Fall in TV Programme-making Spend in Nations and Regions, finds Broadcast Regulator

The amount of money spent making TV programmes for broadcast in nations and regions of the UK plunged by more than a quarter in the last five years, a report released today has revealed.

According to media regulator Ofcom’s annual review of public service broadcasting, spend by the BBC or ITV/STV/UTV for programming exclusively in Scotland, Wales, Northern Ireland or the English regions, dropped 26 per cent, from £359 million in 2006 to £266 million last year.

However, total investment in nations and regions output did see a slight increase of £2 million year-on-year between 2009 and 2010.

Spend on output for viewers in Scotland alone stood at £52 million, marking a fall of a fifth over the past five years, the findings showed.

Investment by Channel 3 broadcasters across the UK has plummeted 43 per cent from £148 million to £85 million since 2006, albeit against a backdrop of a year-on-year rise of one per cent between 2009 and 2010 with Scottish broadcasters, STV, and their decision to transmit more non-network content, said to be largely responsible.

The BBC, by contrast, recorded a decrease of £30 million – or 14 per cent between 2006 and 2010 – to £181 million on output for the devolved nations and English regions combined, albeit was also up 0.6 per cent year-on-year.

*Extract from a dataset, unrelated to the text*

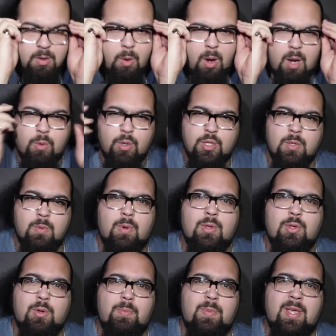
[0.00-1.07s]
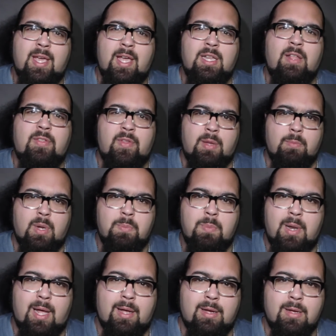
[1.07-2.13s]
Why would you want to be anything but
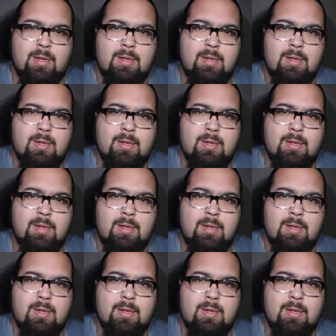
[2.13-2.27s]
black?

The final figure excludes BBC ALBA.

Meanwhile, the total hours of nations and regions output has fallen by 779 hours since 2006, from 11,825 hours to 11,046.

However, it proved to be a brighter picture north of the Border where viewers enjoyed a 14 per cent rise to 1,881 as a result, says Ofcom, of the greater volume of original content coming out of STV.

Elsewhere, viewers in Scotland were found to spend more time watching UK-wide news than any other devolved nation, with the average person devoting 96 hours per year to such programming.

By contrast, viewing of national news remained much lower at 34 hours, though still six hours more than the UK average.

Following research into audience opinion that accompanies Ofcom’s report, the watchdog says: “Against the trend of long-term declines in spend, no significant increases were recorded year-on-year or versus 2007 in audience opinion of the delivery of ‘enough new programming made in the UK’ with 45 per cent of respondents scoring the PSB channels well on this.”